Currently, AI models trained on 10 to the 26th floating-point operations per second are required to be reported to the U.S. government. California is considering even stricter regulations that could impact AI development in the state.
The concern is that AI systems with such high computing power could be used to develop weapons of mass destruction or carry out catastrophic cyberattacks. Lawmakers and AI safety advocates are working to differentiate between existing high-performing AI systems and the next generation that could be even more potent.
While some criticize these thresholds as arbitrary, others see them as a necessary step to prevent potential harm. President Joe Biden's executive order and California's proposed AI safety legislation both rely on specific computing power thresholds to determine regulatory requirements.
European Union and China are also looking at similar measures to regulate AI development. The focus on floating-point operations per second is seen as a practical way to assess AI capabilities and risks.
Despite ongoing debates among AI researchers, the flops metric is currently considered the most effective way to evaluate AI technology. It provides a straightforward method to gauge an AI model's capabilities and potential risks.

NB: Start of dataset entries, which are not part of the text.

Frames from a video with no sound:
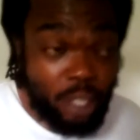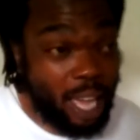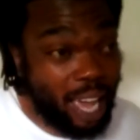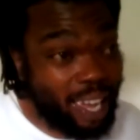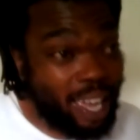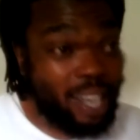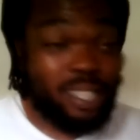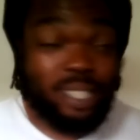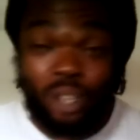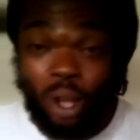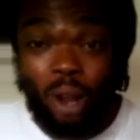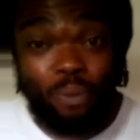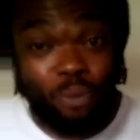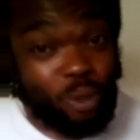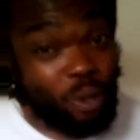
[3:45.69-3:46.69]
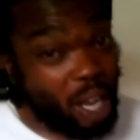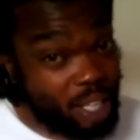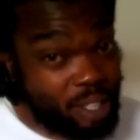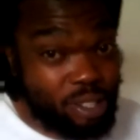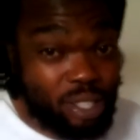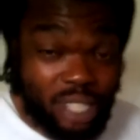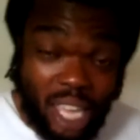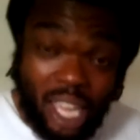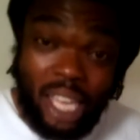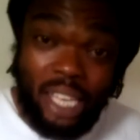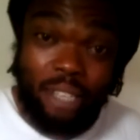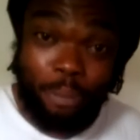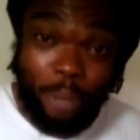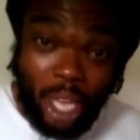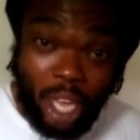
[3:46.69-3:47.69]
Y'all gotta start
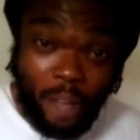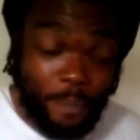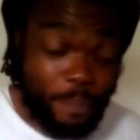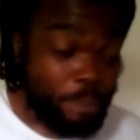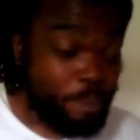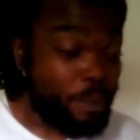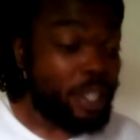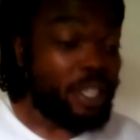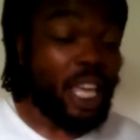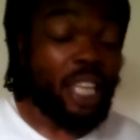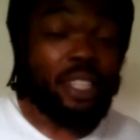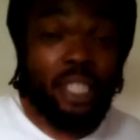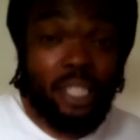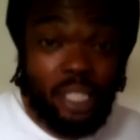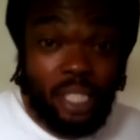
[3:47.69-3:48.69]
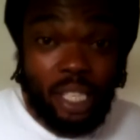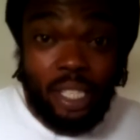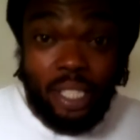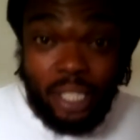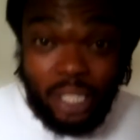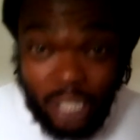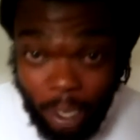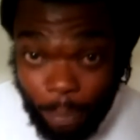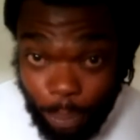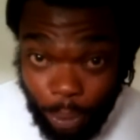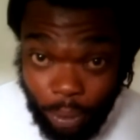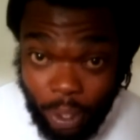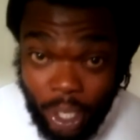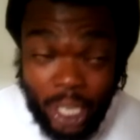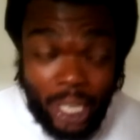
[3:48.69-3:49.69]
understanding, man, that this shit is
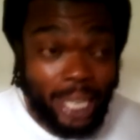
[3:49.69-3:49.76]
simple.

While some tech leaders argue that these metrics are too simplistic and may not effectively mitigate risks, others defend them as a necessary safeguard. The regulatory thresholds are seen as a starting point that can be adjusted as AI technology evolves.
Overall, the debate around regulating AI systems highlights the need for ongoing monitoring and adaptation of regulatory frameworks to ensure the safe development and deployment of AI technology.